*Activity*
Because the entries hold pictures, reproduce only their words, exactly as written.
*** Provided data Section Begins ***
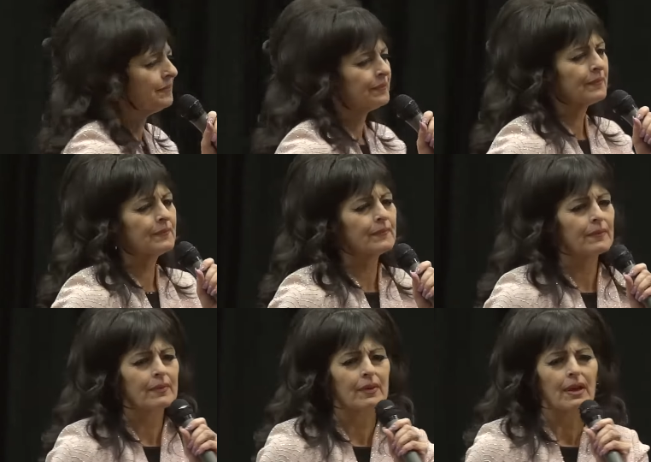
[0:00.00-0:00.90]

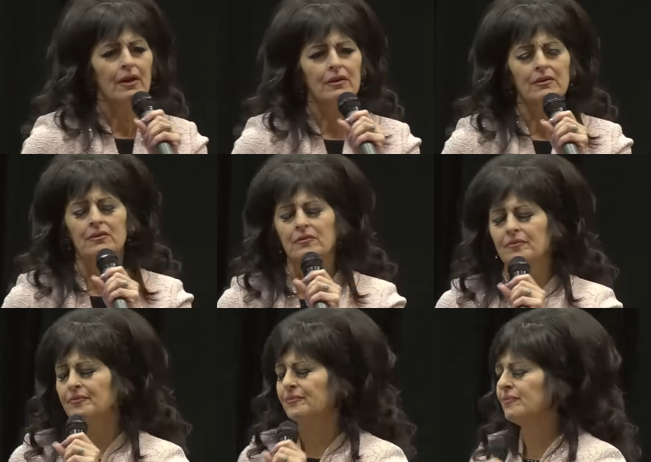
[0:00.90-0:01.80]

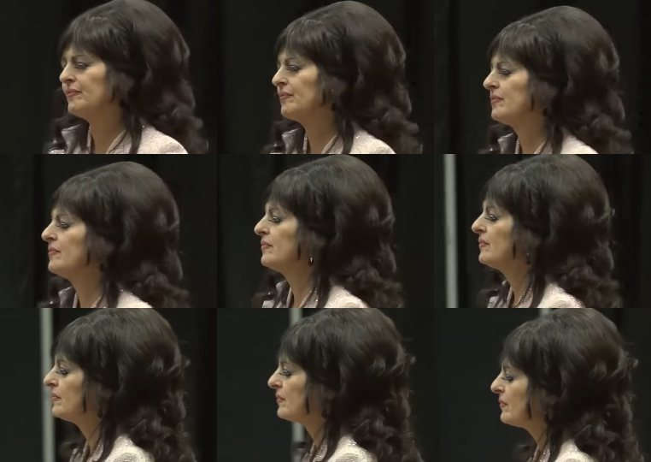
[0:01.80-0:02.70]

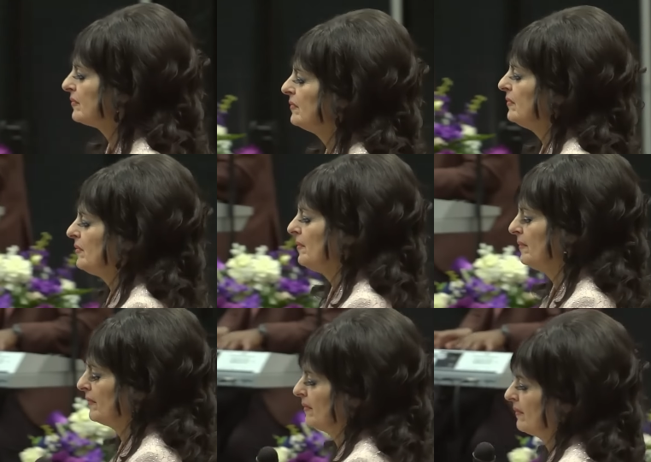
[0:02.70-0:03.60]
No one is speaking in this clip.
*** Provided data Section Ends ***
*Answer to the problem*
[0:00.00-0:00.90]

[0:00.90-0:01.80]

[0:01.80-0:02.70]

[0:02.70-0:03.60]
No one is speaking in this clip.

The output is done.